A 'Primary Colors' Of Years Past

It seems to have been largely forgotten, but a book entitled "Washington Merry-Go-Round" stirred up controversy back in 1931 in much the same way "Primary Colors" has become the recent talk of this city and the country.

Now, after months of firm denial, Newsweek's Joe Klein admitted to being the "Anonymous" author of "Primary Colors." He pleaded guilty to lying but insisted he owed no apology for this because he was carrying out a commitment to his publisher not to reveal his name. After several days he belatedly said he was sorry.

When read today, "Washington Merry-Go-Round" looks pretty tame. But for the first time the behind-the-scenes life and activities of Washington's movers and shakers was being disclosed. Nothing like this had seen the light of day in print before.

Many editors at that time were pronouncing the book as at best shoddy and at worst irresponsible journalism. But who had written it? Like "Primary Colors," the writer or writers hid behind anonymity.

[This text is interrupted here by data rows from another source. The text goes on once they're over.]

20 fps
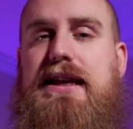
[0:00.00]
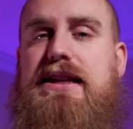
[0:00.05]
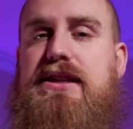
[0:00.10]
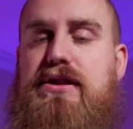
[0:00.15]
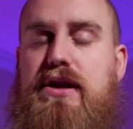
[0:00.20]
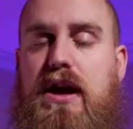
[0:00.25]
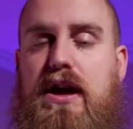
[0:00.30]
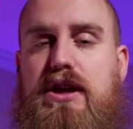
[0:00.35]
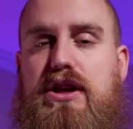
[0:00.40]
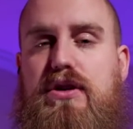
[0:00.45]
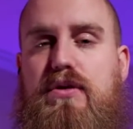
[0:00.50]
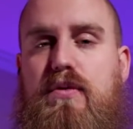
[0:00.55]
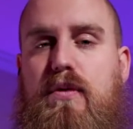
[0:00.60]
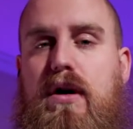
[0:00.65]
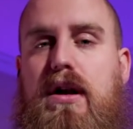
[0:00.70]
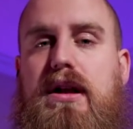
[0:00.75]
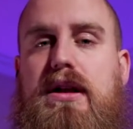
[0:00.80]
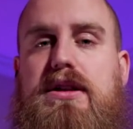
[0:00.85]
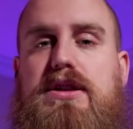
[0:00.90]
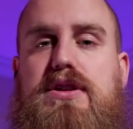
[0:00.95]
is you
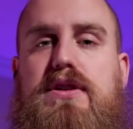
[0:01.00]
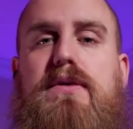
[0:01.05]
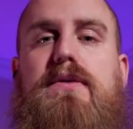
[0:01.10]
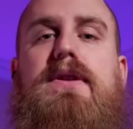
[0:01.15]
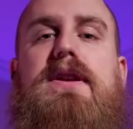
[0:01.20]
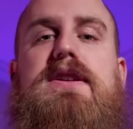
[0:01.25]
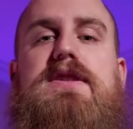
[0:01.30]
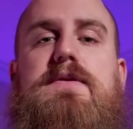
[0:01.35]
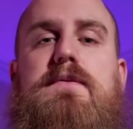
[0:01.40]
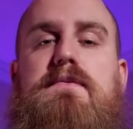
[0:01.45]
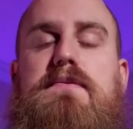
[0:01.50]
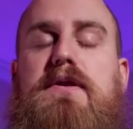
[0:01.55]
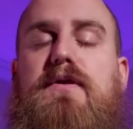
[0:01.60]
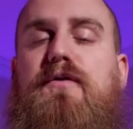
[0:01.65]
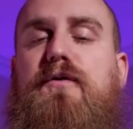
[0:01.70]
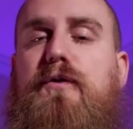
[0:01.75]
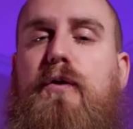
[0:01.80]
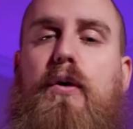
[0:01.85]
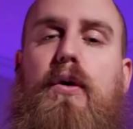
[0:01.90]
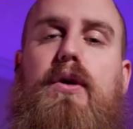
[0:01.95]
want to do this
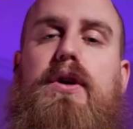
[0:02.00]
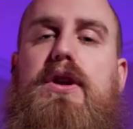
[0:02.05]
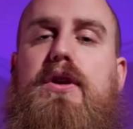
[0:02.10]
before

Then the rumors began. Several names were mentioned. One was Robert S. Allen, a member of the Washington news bureau of The Christian Science Monitor. My knowledge of what happened next came from Erwin D. Canham, a colleague of Mr. Allen's in the Monitor's Washington bureau and later the long-time editor of the Monitor. Both men are no longer living.

Editor Canham told me the following, first back in the late '40s as we shared a ride in from Waban, Mass., to our Boston Monitor newsroom, and a second time while we were sitting together at a press conference at a political convention in Chicago in 1960:

When members of the Monitor editorial board, which ran the paper at that time, asked Allen about his possible authorship, he heatedly denied it. Then, not too long after, when the fact surfaced that Allen and Drew Pearson had, indeed, written the book, Allen was fired.

Canham said the Monitor's decision to dismiss Allen was based on his deception, although the editors also strongly disapproved of the book. Canham, in his book on the Monitor, "Commitment to Freedom," published in 1958, doesn't mention the lying aspect of the firing episode, but instead emphasizes the muckraking flavor of the book, which was, he wrote, "in violent conflict with the Monitor's editorial conviction, style, and attitude to public problems."

It's obvious to me now that, in our conversations about Allen years ago, Canham had been letting me in on a little Monitor behind-the-scenes story that certainly can be told today.

Allen's career wasn't damaged. Only a few Monitor people even knew he had been discharged by his newspaper. Instead, he let it be known that he had decided to move on to other and certainly more profitable enterprises. The book was a bestseller. Soon a nationally syndicated column, with the same title and written by the same two men, became a spinoff of the book that was immensely successful.

Klein's book, meanwhile, has been going great guns. It has been perceived by most readers - and reviewers - as a thinly veiled and highly critical portrait of the Clintons and the press during the 1992 primary campaign.

Yes, Allen went on to make a lot of money. And Klein will make at least $6 million and probably much more from the book. Since hardly anyone knew the circumstances surrounding Allen's leaving the Monitor, his conduct never became a matter of public scrutiny. But could it be that Klein's admitted lying will cost him his good name and impair his career? Already, CBS has accepted his resignation as a commentator, and Newsweek has put him on the sidelines for a few weeks.

I agree with the verdict of The New York Times, which editorialized: "...people interested in preserving the core value of serious journalism have to view his [Klein's] actions and words as corrupt and - if they become an example to others - corrupting." I'd like to see these words posted on bulletin boards of newspapers and journalism schools from coast to coast.